:: Exercise ::
What is needed is an exact copy of the data that follows.

:: Dataset entries ::

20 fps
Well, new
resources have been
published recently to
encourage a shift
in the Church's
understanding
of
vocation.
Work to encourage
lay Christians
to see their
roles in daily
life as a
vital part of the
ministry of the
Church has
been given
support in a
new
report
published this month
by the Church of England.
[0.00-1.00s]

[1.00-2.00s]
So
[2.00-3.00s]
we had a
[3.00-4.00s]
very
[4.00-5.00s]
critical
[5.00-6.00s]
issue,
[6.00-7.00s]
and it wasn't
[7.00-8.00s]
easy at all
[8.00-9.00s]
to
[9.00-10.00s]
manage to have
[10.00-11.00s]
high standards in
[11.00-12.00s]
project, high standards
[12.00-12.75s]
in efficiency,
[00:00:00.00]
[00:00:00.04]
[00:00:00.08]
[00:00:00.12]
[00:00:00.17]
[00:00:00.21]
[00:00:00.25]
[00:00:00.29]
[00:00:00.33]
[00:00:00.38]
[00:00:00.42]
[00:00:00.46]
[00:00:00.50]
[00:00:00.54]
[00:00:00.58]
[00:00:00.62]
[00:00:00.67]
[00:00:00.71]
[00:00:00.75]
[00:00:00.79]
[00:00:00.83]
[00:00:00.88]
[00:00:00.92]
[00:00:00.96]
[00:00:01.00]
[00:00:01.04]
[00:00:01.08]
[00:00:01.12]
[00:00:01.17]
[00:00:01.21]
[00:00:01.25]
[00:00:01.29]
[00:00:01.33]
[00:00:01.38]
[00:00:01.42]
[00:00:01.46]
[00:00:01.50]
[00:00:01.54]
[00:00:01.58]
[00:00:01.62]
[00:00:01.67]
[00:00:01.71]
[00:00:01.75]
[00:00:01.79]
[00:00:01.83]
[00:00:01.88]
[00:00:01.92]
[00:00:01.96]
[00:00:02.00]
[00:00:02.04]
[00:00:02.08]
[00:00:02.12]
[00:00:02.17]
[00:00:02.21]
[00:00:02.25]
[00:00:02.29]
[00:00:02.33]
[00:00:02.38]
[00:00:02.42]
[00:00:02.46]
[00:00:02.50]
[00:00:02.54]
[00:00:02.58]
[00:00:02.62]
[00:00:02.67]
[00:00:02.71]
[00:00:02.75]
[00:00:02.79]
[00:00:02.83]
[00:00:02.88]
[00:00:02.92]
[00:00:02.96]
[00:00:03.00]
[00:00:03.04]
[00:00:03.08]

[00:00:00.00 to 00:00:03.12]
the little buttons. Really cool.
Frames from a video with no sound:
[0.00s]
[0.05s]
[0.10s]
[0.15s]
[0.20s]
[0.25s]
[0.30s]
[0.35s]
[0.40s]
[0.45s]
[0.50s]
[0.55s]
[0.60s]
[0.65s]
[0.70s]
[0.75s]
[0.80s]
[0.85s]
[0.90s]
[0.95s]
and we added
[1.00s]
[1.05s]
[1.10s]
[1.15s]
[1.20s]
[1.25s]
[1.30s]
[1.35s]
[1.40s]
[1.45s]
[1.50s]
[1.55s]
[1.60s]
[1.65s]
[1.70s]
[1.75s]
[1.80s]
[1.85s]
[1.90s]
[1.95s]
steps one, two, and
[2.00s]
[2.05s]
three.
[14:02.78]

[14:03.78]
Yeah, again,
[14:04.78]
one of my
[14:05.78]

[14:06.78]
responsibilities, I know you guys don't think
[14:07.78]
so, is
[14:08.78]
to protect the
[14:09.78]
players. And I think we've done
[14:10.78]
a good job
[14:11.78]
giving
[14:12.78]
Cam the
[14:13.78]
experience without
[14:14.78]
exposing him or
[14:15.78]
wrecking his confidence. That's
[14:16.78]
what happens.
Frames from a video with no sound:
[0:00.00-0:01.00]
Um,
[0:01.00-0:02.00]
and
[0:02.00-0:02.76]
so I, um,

:: Response ::
20 fps
Well, new
resources have been
published recently to
encourage a shift
in the Church's
understanding
of
vocation.
Work to encourage
lay Christians
to see their
roles in daily
life as a
vital part of the
ministry of the
Church has
been given
support in a
new
report
published this month
by the Church of England.
[0.00-1.00s]

[1.00-2.00s]
So
[2.00-3.00s]
we had a
[3.00-4.00s]
very
[4.00-5.00s]
critical
[5.00-6.00s]
issue,
[6.00-7.00s]
and it wasn't
[7.00-8.00s]
easy at all
[8.00-9.00s]
to
[9.00-10.00s]
manage to have
[10.00-11.00s]
high standards in
[11.00-12.00s]
project, high standards
[12.00-12.75s]
in efficiency,
[00:00:00.00]
[00:00:00.04]
[00:00:00.08]
[00:00:00.12]
[00:00:00.17]
[00:00:00.21]
[00:00:00.25]
[00:00:00.29]
[00:00:00.33]
[00:00:00.38]
[00:00:00.42]
[00:00:00.46]
[00:00:00.50]
[00:00:00.54]
[00:00:00.58]
[00:00:00.62]
[00:00:00.67]
[00:00:00.71]
[00:00:00.75]
[00:00:00.79]
[00:00:00.83]
[00:00:00.88]
[00:00:00.92]
[00:00:00.96]
[00:00:01.00]
[00:00:01.04]
[00:00:01.08]
[00:00:01.12]
[00:00:01.17]
[00:00:01.21]
[00:00:01.25]
[00:00:01.29]
[00:00:01.33]
[00:00:01.38]
[00:00:01.42]
[00:00:01.46]
[00:00:01.50]
[00:00:01.54]
[00:00:01.58]
[00:00:01.62]
[00:00:01.67]
[00:00:01.71]
[00:00:01.75]
[00:00:01.79]
[00:00:01.83]
[00:00:01.88]
[00:00:01.92]
[00:00:01.96]
[00:00:02.00]
[00:00:02.04]
[00:00:02.08]
[00:00:02.12]
[00:00:02.17]
[00:00:02.21]
[00:00:02.25]
[00:00:02.29]
[00:00:02.33]
[00:00:02.38]
[00:00:02.42]
[00:00:02.46]
[00:00:02.50]
[00:00:02.54]
[00:00:02.58]
[00:00:02.62]
[00:00:02.67]
[00:00:02.71]
[00:00:02.75]
[00:00:02.79]
[00:00:02.83]
[00:00:02.88]
[00:00:02.92]
[00:00:02.96]
[00:00:03.00]
[00:00:03.04]
[00:00:03.08]

[00:00:00.00 to 00:00:03.12]
the little buttons. Really cool.
Frames from a video with no sound:
[0.00s]
[0.05s]
[0.10s]
[0.15s]
[0.20s]
[0.25s]
[0.30s]
[0.35s]
[0.40s]
[0.45s]
[0.50s]
[0.55s]
[0.60s]
[0.65s]
[0.70s]
[0.75s]
[0.80s]
[0.85s]
[0.90s]
[0.95s]
and we added
[1.00s]
[1.05s]
[1.10s]
[1.15s]
[1.20s]
[1.25s]
[1.30s]
[1.35s]
[1.40s]
[1.45s]
[1.50s]
[1.55s]
[1.60s]
[1.65s]
[1.70s]
[1.75s]
[1.80s]
[1.85s]
[1.90s]
[1.95s]
steps one, two, and
[2.00s]
[2.05s]
three.
[14:02.78]

[14:03.78]
Yeah, again,
[14:04.78]
one of my
[14:05.78]

[14:06.78]
responsibilities, I know you guys don't think
[14:07.78]
so, is
[14:08.78]
to protect the
[14:09.78]
players. And I think we've done
[14:10.78]
a good job
[14:11.78]
giving
[14:12.78]
Cam the
[14:13.78]
experience without
[14:14.78]
exposing him or
[14:15.78]
wrecking his confidence. That's
[14:16.78]
what happens.
Frames from a video with no sound:
[0:00.00-0:01.00]
Um,
[0:01.00-0:02.00]
and
[0:02.00-0:02.76]
so I, um,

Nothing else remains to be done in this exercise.